Drive less. If you can get by without a vehicle, great. If not, try carpooling, walking, cycling or taking transit a few days a week.
Avoid idling. It wastes fuel, money, stresses your engine and pollutes the air. In cold climates, a block heater is a more efficient option for warming up your engine.
Get regular tune-ups. Vehicles that are properly serviced run more efficiently, waste less fuel and produce less air pollution.
Consider a cleaner vehicle. In the market for a vehicle? Consider one that's fuel-efficient. cA hybrid is an option if you’re buying new, but many late-model smaller vehicles are also environmentally-friendly.
Avoid using gas-powered tools. Gas lawnmowers, leaf blowers and trimmers can be replaced by push mowers and electric mowers, which are better for our health, and our environment.
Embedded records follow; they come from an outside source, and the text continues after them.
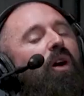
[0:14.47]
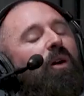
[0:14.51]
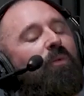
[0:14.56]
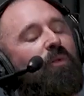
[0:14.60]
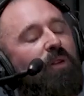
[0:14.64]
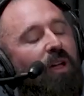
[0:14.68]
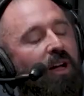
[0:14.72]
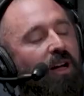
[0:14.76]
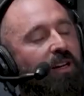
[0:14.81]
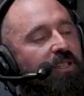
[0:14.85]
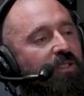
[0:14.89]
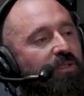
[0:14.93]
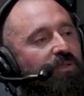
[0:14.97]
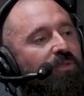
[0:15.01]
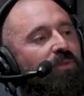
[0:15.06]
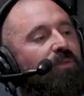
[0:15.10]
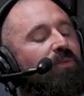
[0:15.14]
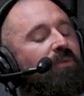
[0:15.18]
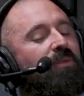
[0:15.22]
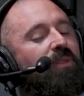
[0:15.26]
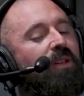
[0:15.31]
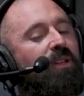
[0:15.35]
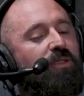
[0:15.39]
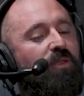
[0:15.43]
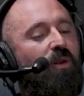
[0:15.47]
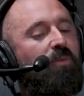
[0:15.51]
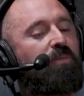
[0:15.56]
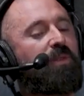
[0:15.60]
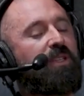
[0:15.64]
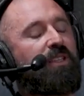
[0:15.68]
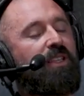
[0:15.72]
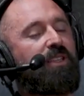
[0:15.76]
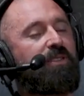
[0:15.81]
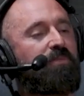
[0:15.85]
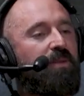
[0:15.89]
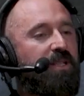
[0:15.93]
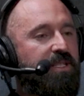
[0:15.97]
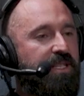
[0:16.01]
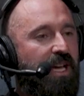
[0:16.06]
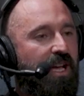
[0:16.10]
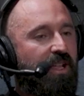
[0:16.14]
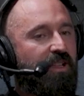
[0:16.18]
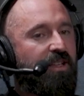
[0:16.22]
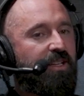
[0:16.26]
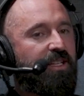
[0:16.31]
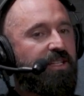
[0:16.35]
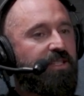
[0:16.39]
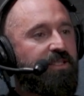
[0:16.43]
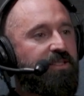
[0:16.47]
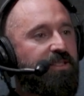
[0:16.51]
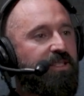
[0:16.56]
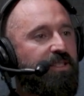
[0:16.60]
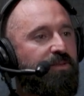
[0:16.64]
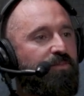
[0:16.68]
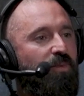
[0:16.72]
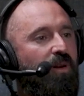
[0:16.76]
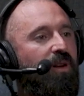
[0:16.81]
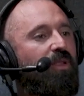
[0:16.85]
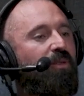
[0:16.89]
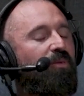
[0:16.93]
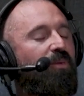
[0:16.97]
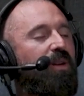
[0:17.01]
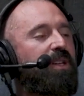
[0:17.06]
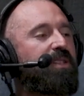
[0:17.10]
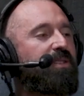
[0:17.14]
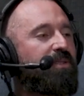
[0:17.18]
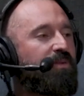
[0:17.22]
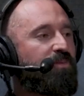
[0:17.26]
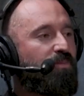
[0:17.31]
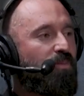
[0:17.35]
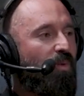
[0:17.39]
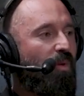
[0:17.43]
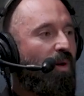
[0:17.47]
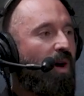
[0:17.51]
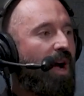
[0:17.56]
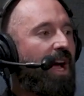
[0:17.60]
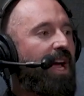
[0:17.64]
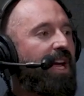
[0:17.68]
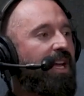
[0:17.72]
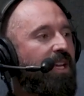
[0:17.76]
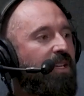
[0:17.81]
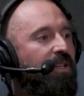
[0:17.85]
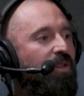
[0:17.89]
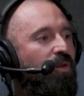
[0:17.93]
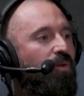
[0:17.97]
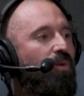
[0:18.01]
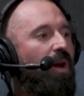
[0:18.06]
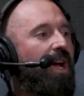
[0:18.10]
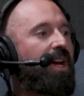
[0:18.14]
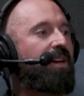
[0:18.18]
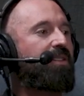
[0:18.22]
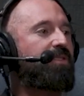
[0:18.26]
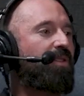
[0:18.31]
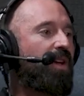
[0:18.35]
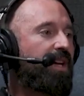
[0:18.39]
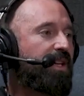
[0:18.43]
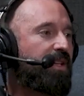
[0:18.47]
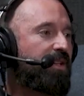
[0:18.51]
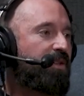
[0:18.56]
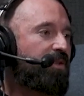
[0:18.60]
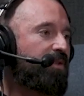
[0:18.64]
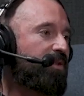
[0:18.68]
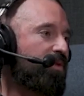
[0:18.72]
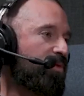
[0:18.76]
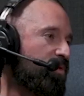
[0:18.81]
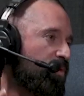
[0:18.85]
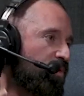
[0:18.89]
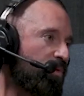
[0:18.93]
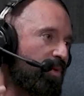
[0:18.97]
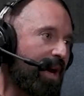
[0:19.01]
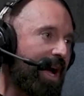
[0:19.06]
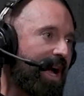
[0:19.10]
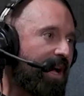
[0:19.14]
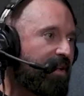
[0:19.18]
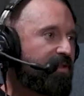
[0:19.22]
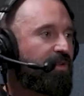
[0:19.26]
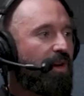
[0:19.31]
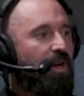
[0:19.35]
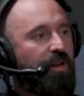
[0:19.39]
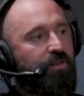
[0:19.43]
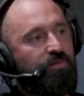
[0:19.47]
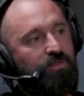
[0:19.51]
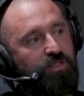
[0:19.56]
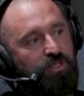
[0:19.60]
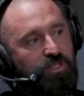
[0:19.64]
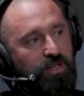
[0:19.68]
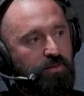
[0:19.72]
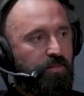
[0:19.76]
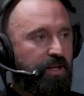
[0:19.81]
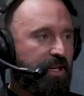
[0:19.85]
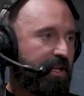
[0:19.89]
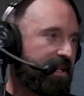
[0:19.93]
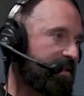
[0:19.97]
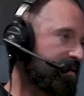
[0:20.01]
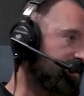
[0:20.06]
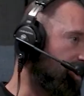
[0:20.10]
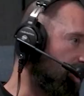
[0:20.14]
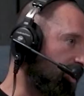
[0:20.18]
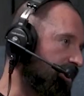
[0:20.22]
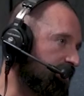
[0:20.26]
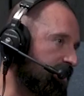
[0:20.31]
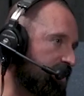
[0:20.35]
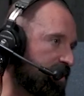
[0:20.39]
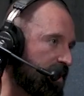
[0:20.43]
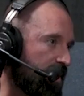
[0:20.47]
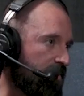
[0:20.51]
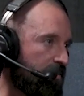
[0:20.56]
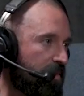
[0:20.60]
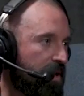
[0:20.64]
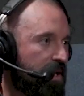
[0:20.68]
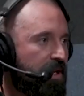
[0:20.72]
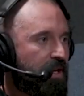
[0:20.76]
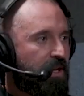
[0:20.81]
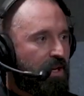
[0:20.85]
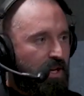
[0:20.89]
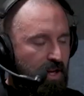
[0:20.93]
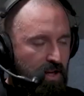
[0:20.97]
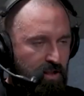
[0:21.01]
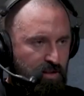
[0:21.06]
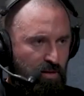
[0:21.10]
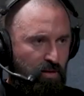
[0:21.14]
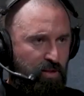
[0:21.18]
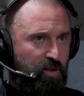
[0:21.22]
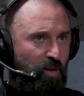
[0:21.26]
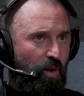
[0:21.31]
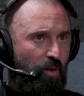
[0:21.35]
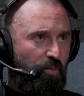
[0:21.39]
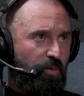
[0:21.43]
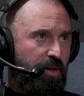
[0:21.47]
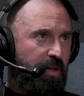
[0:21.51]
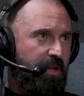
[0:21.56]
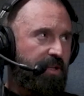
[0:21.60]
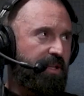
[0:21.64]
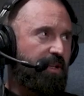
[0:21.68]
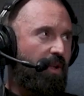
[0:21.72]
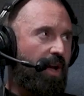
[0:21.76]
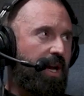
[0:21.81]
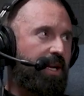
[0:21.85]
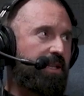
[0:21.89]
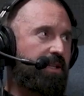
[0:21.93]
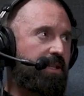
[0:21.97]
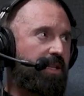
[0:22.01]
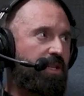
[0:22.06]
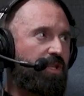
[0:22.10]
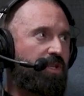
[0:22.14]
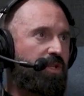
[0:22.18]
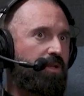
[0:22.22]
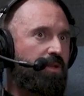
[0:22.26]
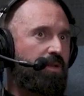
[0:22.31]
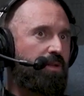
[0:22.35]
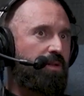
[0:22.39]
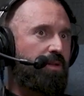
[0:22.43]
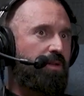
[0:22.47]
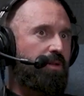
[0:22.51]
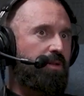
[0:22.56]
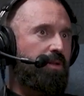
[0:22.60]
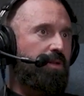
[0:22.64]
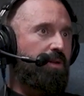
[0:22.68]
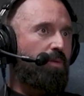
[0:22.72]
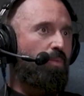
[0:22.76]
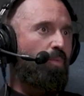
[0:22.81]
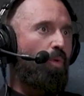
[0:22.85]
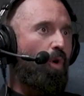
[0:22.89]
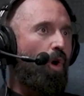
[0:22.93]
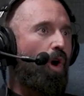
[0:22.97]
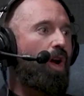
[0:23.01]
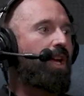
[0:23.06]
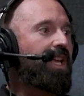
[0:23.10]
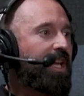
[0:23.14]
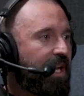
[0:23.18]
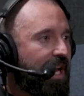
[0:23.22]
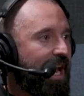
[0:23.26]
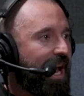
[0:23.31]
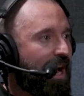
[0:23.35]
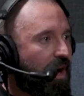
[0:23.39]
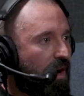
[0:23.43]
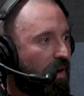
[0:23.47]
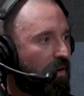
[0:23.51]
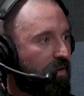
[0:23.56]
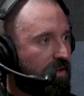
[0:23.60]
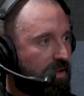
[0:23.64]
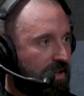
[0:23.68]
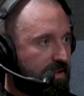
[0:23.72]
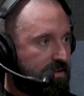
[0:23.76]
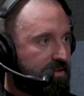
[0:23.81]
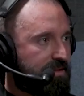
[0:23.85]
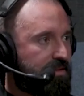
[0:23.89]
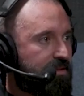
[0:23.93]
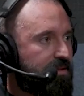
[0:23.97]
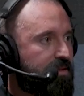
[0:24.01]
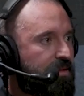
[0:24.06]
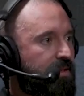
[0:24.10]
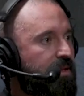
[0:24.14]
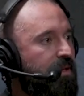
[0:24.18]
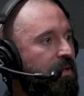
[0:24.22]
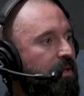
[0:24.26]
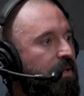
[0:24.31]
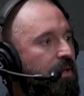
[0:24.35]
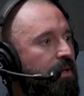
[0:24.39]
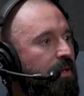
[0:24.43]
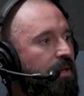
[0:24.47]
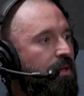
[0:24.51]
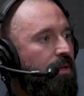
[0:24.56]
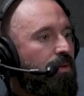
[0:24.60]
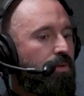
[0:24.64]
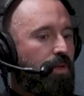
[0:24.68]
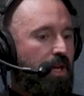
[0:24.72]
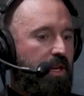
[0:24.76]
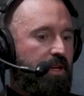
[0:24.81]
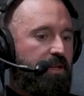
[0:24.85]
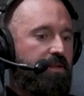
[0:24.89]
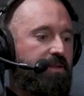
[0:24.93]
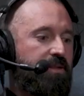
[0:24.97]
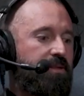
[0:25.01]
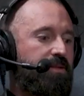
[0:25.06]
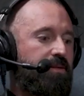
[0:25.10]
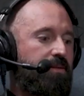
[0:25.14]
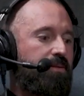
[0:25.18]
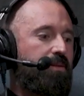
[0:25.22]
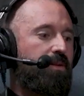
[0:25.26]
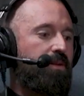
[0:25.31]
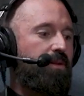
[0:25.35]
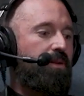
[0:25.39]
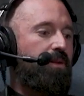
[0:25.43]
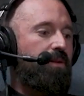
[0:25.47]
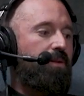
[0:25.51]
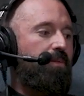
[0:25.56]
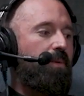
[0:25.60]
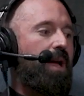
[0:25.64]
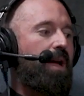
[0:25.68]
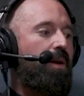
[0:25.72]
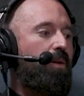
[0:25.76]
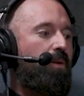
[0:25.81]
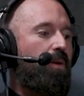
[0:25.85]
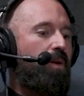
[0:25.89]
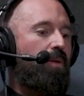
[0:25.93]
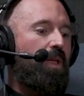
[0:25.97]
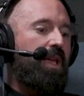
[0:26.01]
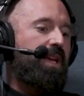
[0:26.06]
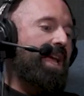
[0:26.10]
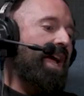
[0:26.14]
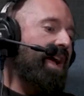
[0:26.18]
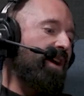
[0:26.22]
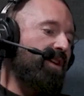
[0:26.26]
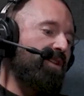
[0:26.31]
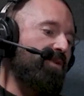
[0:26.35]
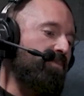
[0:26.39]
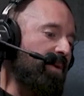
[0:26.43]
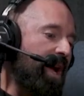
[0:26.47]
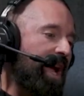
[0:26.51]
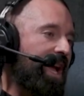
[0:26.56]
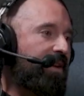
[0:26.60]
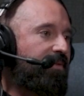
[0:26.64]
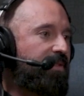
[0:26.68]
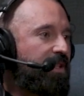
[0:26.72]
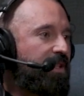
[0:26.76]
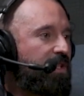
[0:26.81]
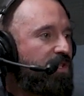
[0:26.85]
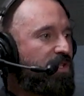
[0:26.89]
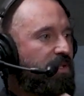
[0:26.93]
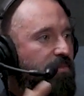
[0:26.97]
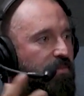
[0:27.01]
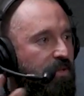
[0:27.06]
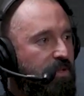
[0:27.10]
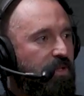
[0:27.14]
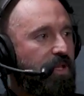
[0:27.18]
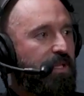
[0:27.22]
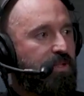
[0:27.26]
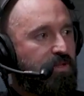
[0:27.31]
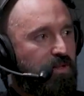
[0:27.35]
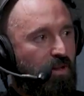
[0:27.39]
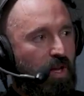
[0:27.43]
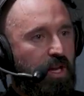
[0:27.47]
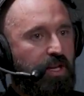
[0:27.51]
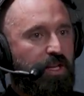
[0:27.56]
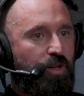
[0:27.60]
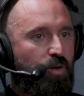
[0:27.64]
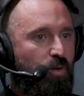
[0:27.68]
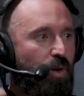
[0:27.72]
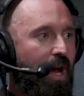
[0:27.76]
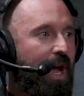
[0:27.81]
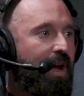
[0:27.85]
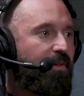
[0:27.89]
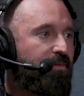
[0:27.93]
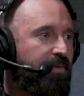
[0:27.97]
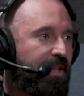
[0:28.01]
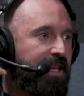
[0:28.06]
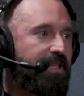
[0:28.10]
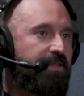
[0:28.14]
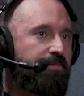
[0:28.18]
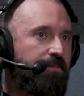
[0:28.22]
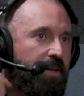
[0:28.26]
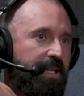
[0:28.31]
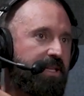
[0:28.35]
I would argue adopting these mentalities is one of the reasons why you mm. act like you do outside of the gym and inside of the gym. Yep. So it's not really like the the working out that's that is the like how you behave in the gym is it's like you have these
If you use wood for fuel, use it wisely. You can help reduce air pollution by using dry wood, cutting it into small pieces, and keeping your stove and chimney clean and in good working order.
Consider a switch. If you’re buying a new stove or heating appliance, consider one that is fueled by propane, natural gas or pellets - all cleaner alternatives to burning wood.
Say "no" to backyard burning. Backyard burning is a serious hazard that can expose your family and your neighbours to toxic fumes. Even if it is allowed in your community, a good rule of thumb is “don’t burn unless you need to.”
Participate in BC's "Scrap It" Program. Help reduce air pollution and greenhouse gas emissions by getting older vehicles off the road.
Get involved. Join or create a local air quality management group to work with your local government to improve air quality in your community.